Designing an Entity Matching and Data Standardization System

Overview

Real-world data is messy. Organizations routinely receive information containing entity names that don't match their canonical records. A company name might appear as "IBM", "I.B.M.", "International Business Machines", or "Int'l Business Machines Corp" across different sources. Educational institutions, hospitals, government agencies, and countless other entities suffer from the same name variation problem.

This article explores how to design an entity matching system, with particular focus on the string matching algorithms that power fuzzy search capabilities.

The Problem

Entity matching appears straightforward until you encounter real-world variations:

Variation Type	Example
Abbreviation	"International Business Machines" → "IBM"
Punctuation	"I.B.M." vs "IBM"
Word reordering	"University of California" vs "California University"
Typos	"Machiens" vs "Machines"
OCR errors	"1BM" vs "IBM" (digit/letter confusion)
Partial names	"Stanford" vs "Stanford University"

A robust system must handle all these while minimizing false positives and false negatives.

String Matching Algorithms

The core of any entity matching system is its string similarity algorithms. Different algorithms excel at different types of variations.

Levenshtein Distance (Edit Distance)

The Levenshtein distance counts the minimum number of single-character edits (insertions, deletions, substitutions) needed to transform one string into another.

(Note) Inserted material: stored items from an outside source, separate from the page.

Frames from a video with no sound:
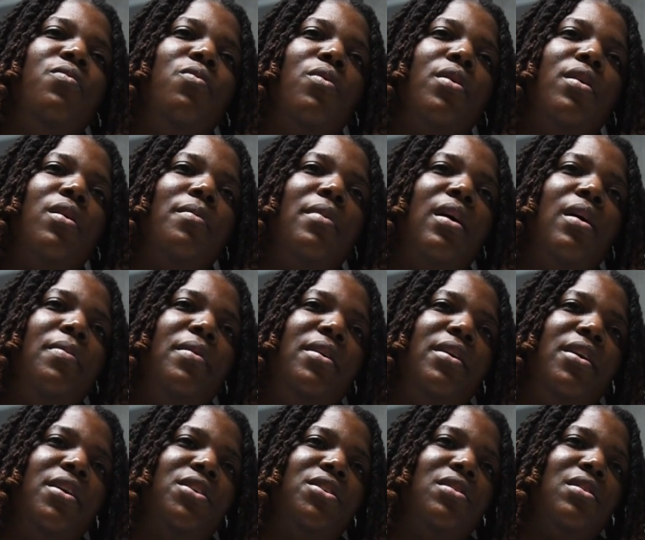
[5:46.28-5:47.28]
word on my
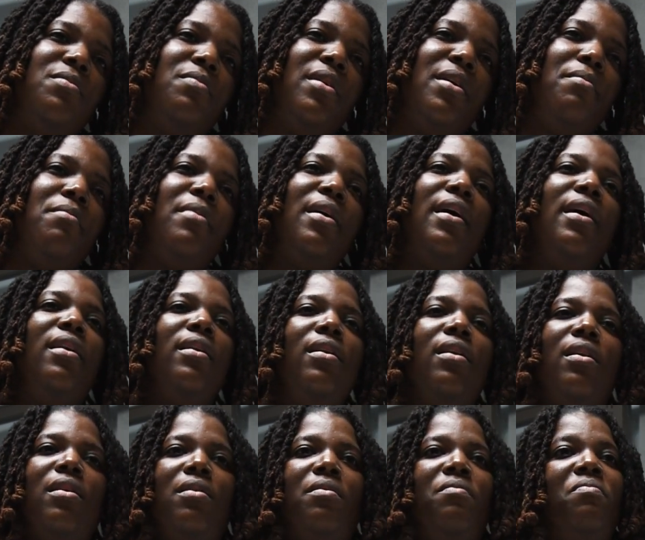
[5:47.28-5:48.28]
application, my mind
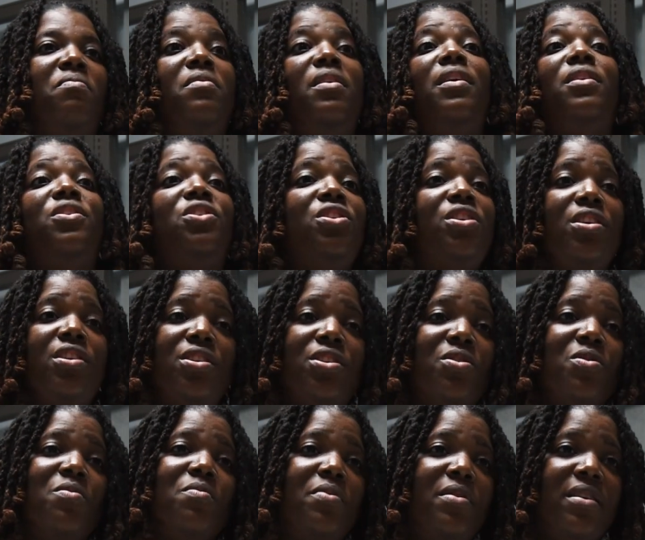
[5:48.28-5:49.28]
then
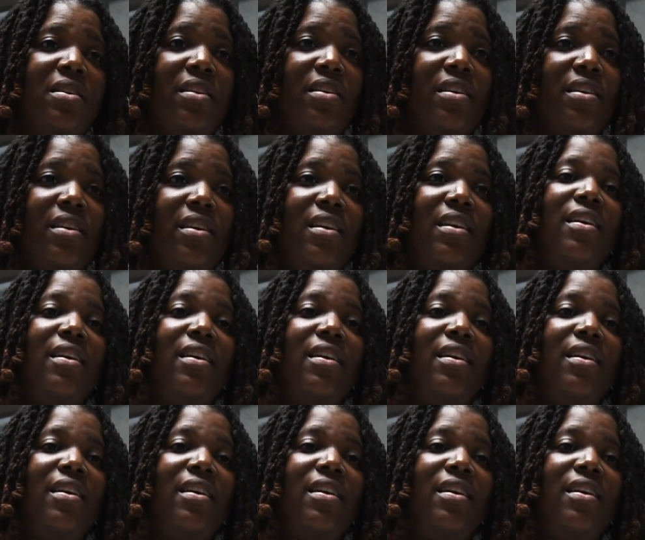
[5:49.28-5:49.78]
changed completely.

For strings $a$ and $b$ with lengths $|a|$ and $|b|$ , define $d(i,j)$ as the distance between the first $i$ characters of $a$ and first $j$ characters of $b$ :

d(i,j) = \begin{cases} \max(i,j) & \text{if } \min(i,j) = 0 \\ \min \begin{cases} d(i-1, j) + 1 & \text{(deletion)} \\ d(i, j-1) + 1 & \text{(insertion)} \\ d(i-1, j-1) + \mathbf{1}_{a_i \neq b_j} & \text{(substitution)} \end{cases} & \text{otherwise} \end{cases}

Example: "kitten" → "sitting"

		s	i	t	t	i	n	g
	0	1	2	3	4	5	6	7
k	1	1	2	3	4	5	6	7
i	2	2	1	2	3	4	5	6
t	3	3	2	1	2	3	4	5
t	4	4	3	2	1	2	3	4
e	5	5	4	3	2	2	3	4
n	6	6	5	4	3	3	2	3

Distance = 3 (substitute k→s, substitute e→i, insert g)

Normalized similarity:

\text{sim}(a, b) = 1 - \frac{d(a, b)}{\max(|a|, |b|)}

def levenshtein_distance(s1, s2):
    m, n = len(s1), len(s2)
    dp = [[0] * (n + 1) for _ in range(m + 1)]

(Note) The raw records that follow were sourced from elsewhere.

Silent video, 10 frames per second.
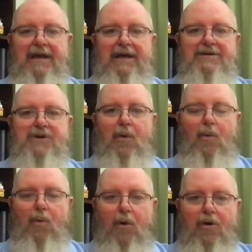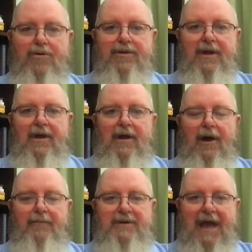it's worth
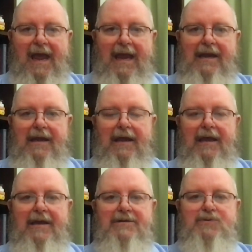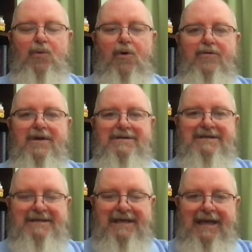obtaining, it is worth
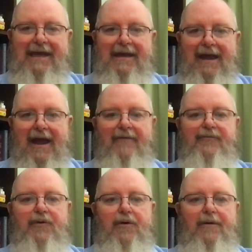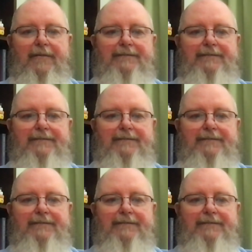seeking after.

    for i in range(m + 1):
        dp[i][0] = i
    for j in range(n + 1):
        dp[0][j] = j

    for i in range(1, m + 1):
        for j in range(1, n + 1):
            cost = 0 if s1[i-1] == s2[j-1] else 1
            dp[i][j] = min(
                dp[i-1][j] + 1,      # deletion
                dp[i][j-1] + 1,      # insertion
                dp[i-1][j-1] + cost  # substitution
            )

    return dp[m][n]

Best for: Typos, small character-level errors.

Jaro-Winkler Similarity

Jaro-Winkler is designed for short strings like names. It considers character matches and transpositions.

Jaro similarity for strings $s_1$ and $s_2$ :

\text{jaro}(s_1, s_2) = \begin{cases} 0 & \text{if } m = 0 \\ \frac{1}{3} \left( \frac{m}{|s_1|} + \frac{m}{|s_2|} + \frac{m - t}{m} \right) & \text{otherwise} \end{cases}

where:

$m$ = number of matching characters (within window $\lfloor \frac{\max(|s_1|, |s_2|)}{2} \rfloor - 1$ )
$t$ = number of transpositions / 2

Jaro-Winkler boosts similarity for strings with common prefixes:

\text{jaro\_winkler}(s_1, s_2) = \text{jaro}(s_1, s_2) + \ell \cdot p \cdot (1 - \text{jaro}(s_1, s_2))

where:

$\ell$ = length of common prefix (up to 4 characters)
$p$ = scaling factor (typically 0.1)

Example: "MARTHA" vs "MARHTA"

Matches: M, A, R, T, H, A (m = 6)
Transpositions: T/H are transposed (t = 1)
Jaro = $\frac{1}{3}(\frac{6}{6} + \frac{6}{6} + \frac{6-1}{6}) = 0.944$
Common prefix "MAR" (ℓ = 3)
Jaro-Winkler = $0.944 + 3 \times 0.1 \times (1 - 0.944) = 0.961$

Best for: Personal names, short entity names.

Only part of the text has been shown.